Peruvian Segunda División
- Season: 1944
- Dates: 8 December 1944 – 3 June 1945
- Champions: Ciclista Lima
- Runner up: Telmo Carbajo
- Matches: 20
- Goals: 85 (4.25 per match)

= 1944 Peruvian Segunda División =

The 1944 Peruvian Segunda División, the second division of Peruvian football (soccer), was played by 5 teams. The tournament winner, Ciclista Lima was promoted to the Promotional Playoff.

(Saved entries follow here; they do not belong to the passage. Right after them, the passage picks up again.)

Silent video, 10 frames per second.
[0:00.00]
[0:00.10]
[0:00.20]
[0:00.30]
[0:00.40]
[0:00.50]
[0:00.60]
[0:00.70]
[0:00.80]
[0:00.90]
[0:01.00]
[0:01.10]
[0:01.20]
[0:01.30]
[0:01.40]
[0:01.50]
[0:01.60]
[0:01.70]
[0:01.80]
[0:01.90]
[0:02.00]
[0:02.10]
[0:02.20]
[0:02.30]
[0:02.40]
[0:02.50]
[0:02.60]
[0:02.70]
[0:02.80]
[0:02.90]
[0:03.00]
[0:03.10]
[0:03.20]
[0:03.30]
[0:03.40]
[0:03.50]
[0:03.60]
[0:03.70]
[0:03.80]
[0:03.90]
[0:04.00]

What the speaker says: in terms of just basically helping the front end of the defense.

Atlético Lusitania was promoted to the 1945 Peruvian Segunda División.

== Teams ==
===Team changes===

| Promoted from 1943 Primera División Regional de Lima y Callao |
|---|
| Jorge Chávez (1st) |

=== Stadia and locations ===

| Team | City |
|---|---|
| Ciclista Lima | Cercado de Lima |
| Jorge Chávez | Callao |
| Progresista Apurímac | Callao |
| Santiago Barranco | Barranco, Lima |
| Telmo Carbajo | Callao |

==League table==
===Standings===

| Pos | Team | Pld | W | D | L | GF | GA | GD | Pts | Qualification or relegation |
| 1 | Ciclista Lima (C) | 8 | 7 | 0 | 1 | 24 | 7 | +17 | 14 | Promotion play-off |
| 2 | Telmo Carbajo | 8 | 5 | 1 | 2 | 21 | 13 | +8 | 11 |  |
| 3 | Santiago Barranco | 8 | 4 | 1 | 3 | 21 | 13 | +8 | 9 |
| 4 | Jorge Chávez | 8 | 3 | 0 | 5 | 15 | 26 | −11 | 6 |
| 5 | Progresista Apurímac | 8 | 0 | 0 | 8 | 4 | 27 | −23 | 0 |

== Results ==

| Home \ Away | CIC | JCC | PRO | SAN | TEL |
|---|---|---|---|---|---|
| Ciclista Lima |  | W.O. | 7–0 | 5–1 | 3–1 |
| Jorge Chávez | 1–5 |  | 2–0 | 3–2 | 3–5 |
| Progresista Apurímac | W.O. | 0–3 |  | 0–1 | 2–5 |
| Santiago Barranco | 2–1 | 9–0 | 6–2 |  | 0–0 |
| Telmo Carbajo | 2–3 | 1–0 | 3–0 | 2–0 |  |

==Promotion play-off==
The promotion/relegation play-off was a two-legged series played by the team placing 8th in the 1944 Primera División, Sporting Tabaco and the 1944 Segunda División champion Ciclista Lima.
22 July 1945
Ciclista Lima 0-2 Sporting Tabaco
  Sporting Tabaco: Edgardo Mabama, Alfredo Mosquera
30 July 1945
Sporting Tabaco 4-2 Ciclista Lima
Sporting Tabaco remain in the Primera División.